**Exercise objective**
Could you repeat the records below exactly, without the pictures?

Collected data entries

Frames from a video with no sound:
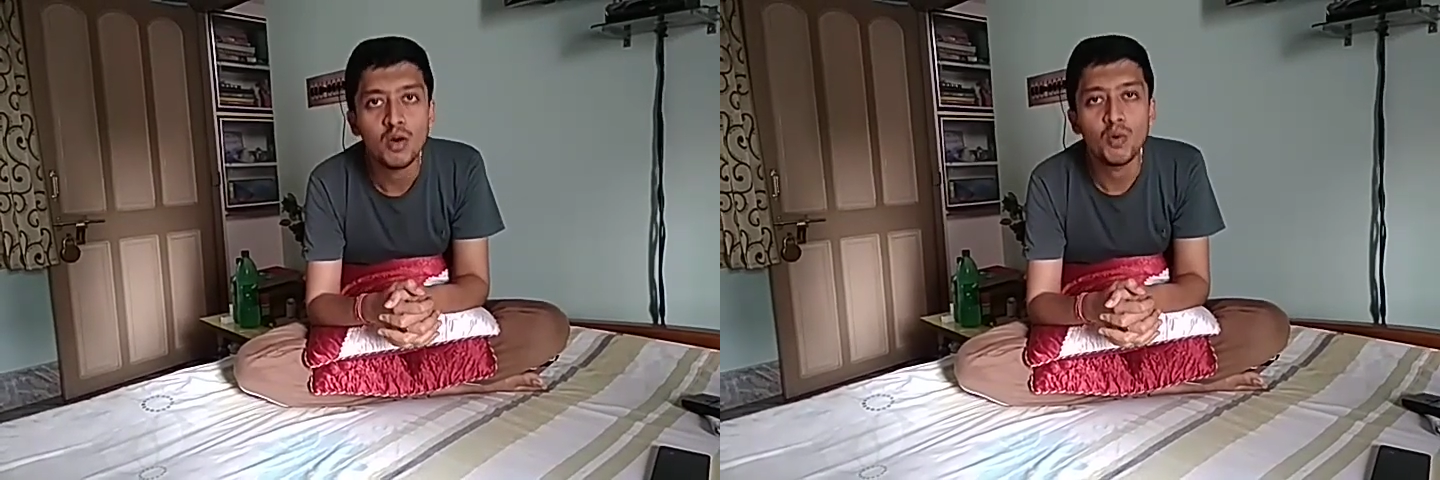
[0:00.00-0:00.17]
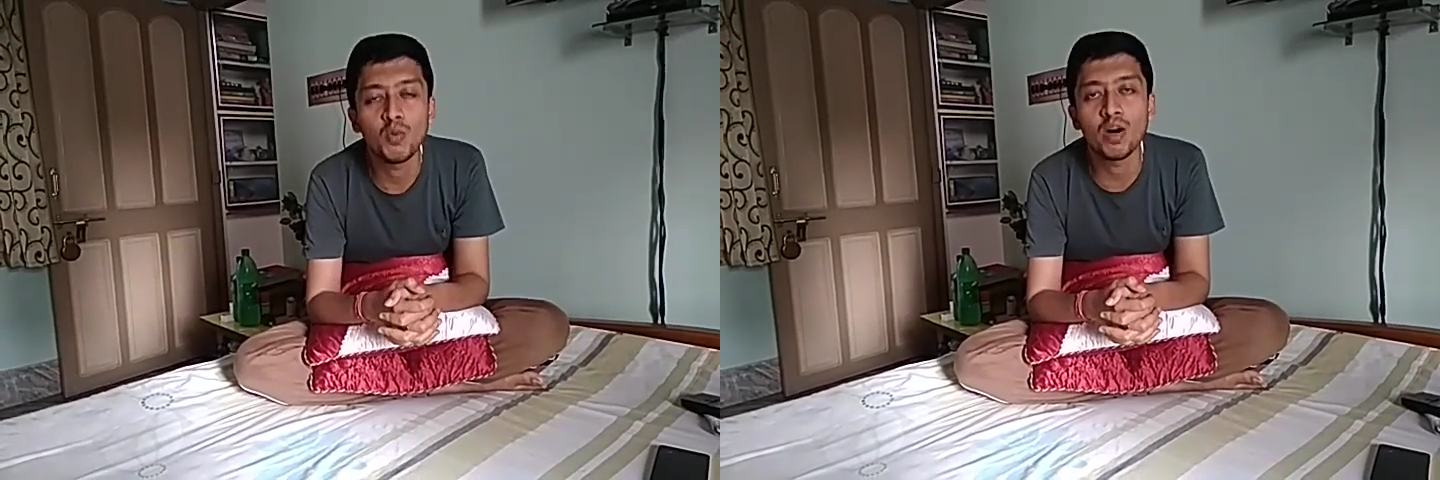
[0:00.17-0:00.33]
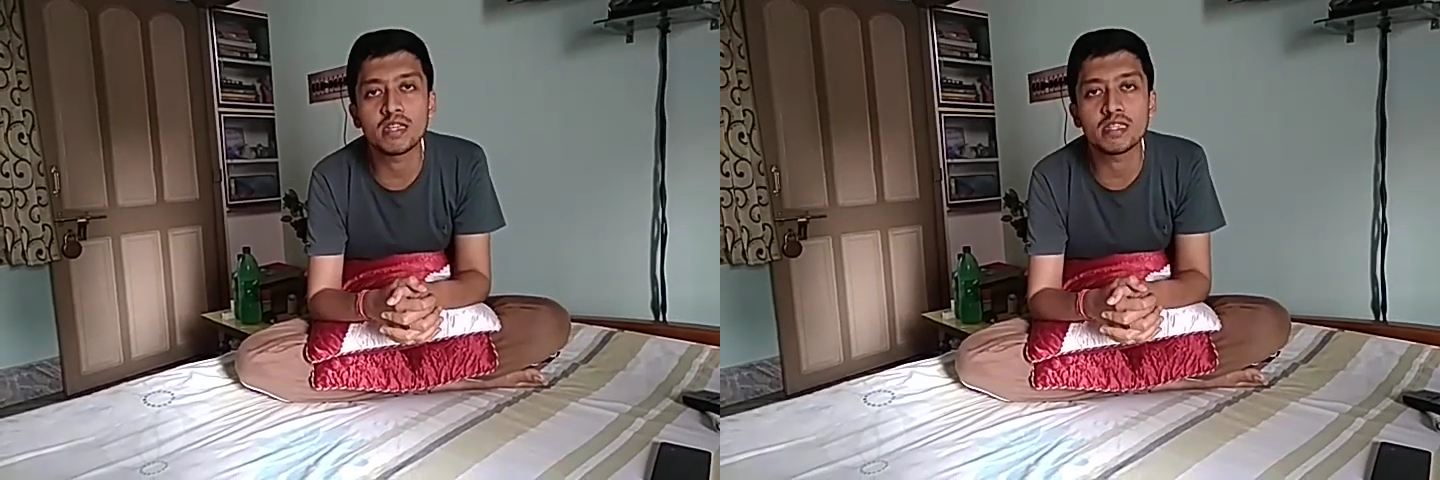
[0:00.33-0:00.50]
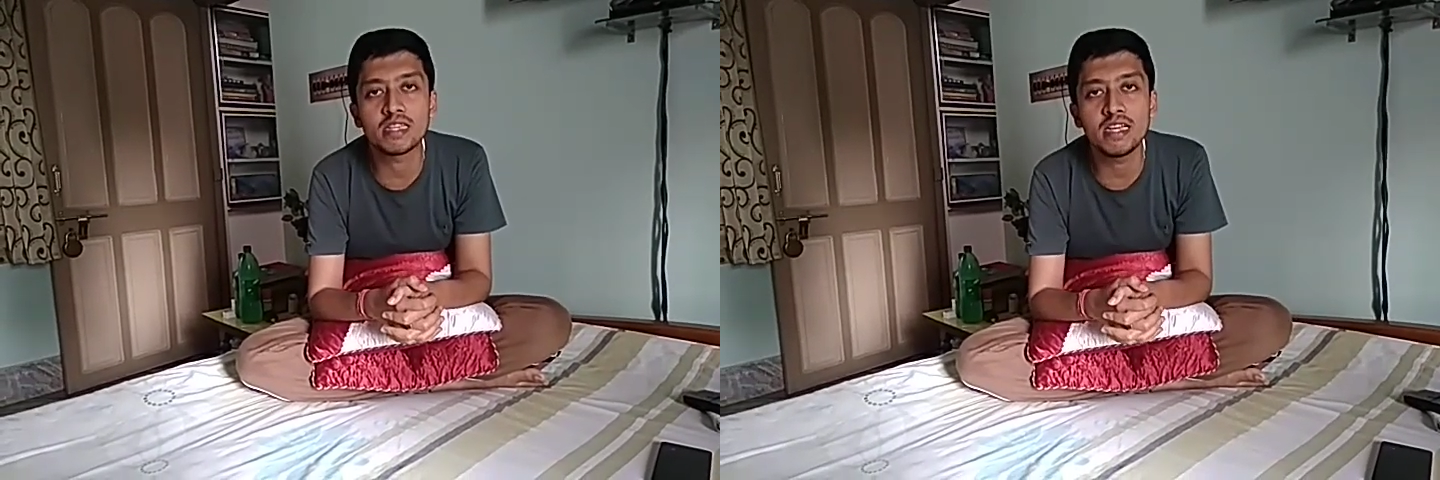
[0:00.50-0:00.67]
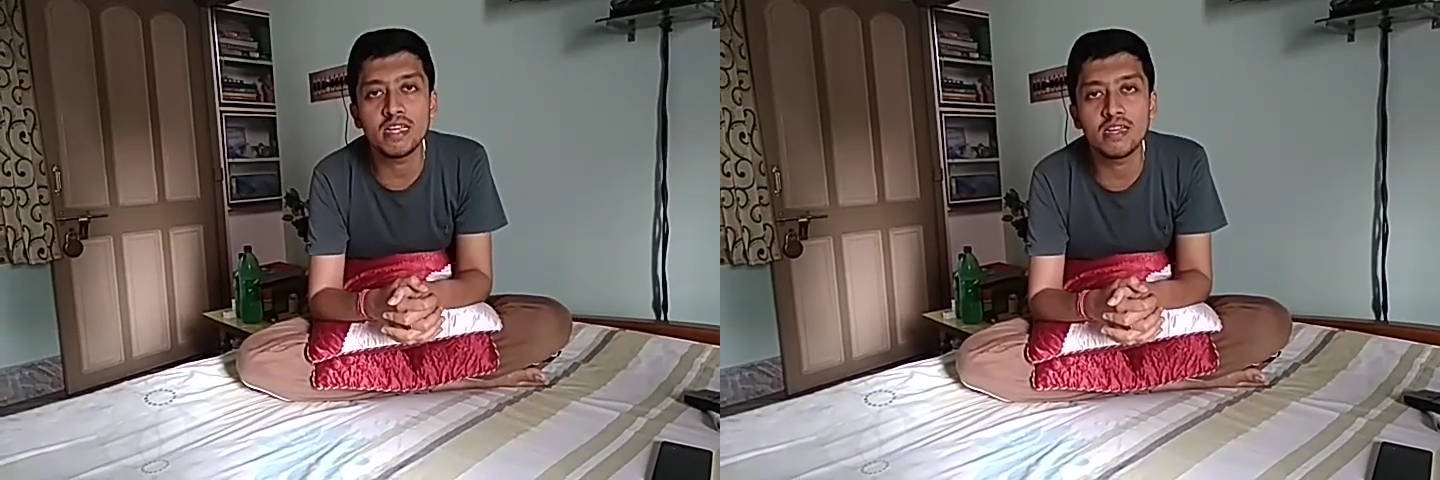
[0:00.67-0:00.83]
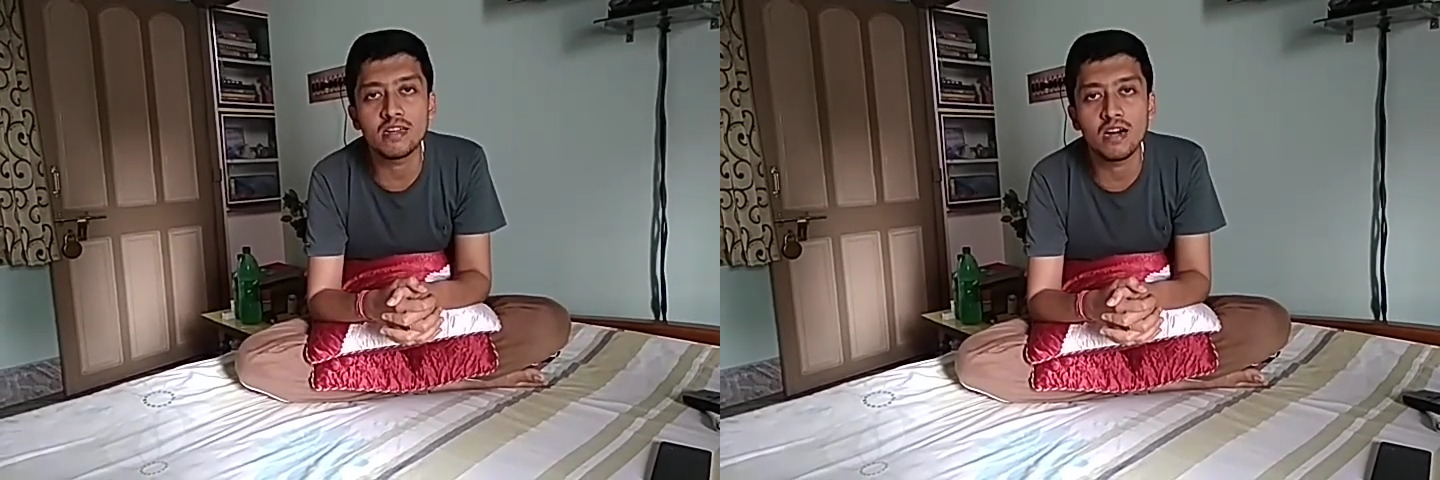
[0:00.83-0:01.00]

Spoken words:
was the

**Result for this exercise**
Frames from a video with no sound:
[0:00.00-0:00.17]
[0:00.17-0:00.33]
[0:00.33-0:00.50]
[0:00.50-0:00.67]
[0:00.67-0:00.83]
[0:00.83-0:01.00]

Spoken words:
was the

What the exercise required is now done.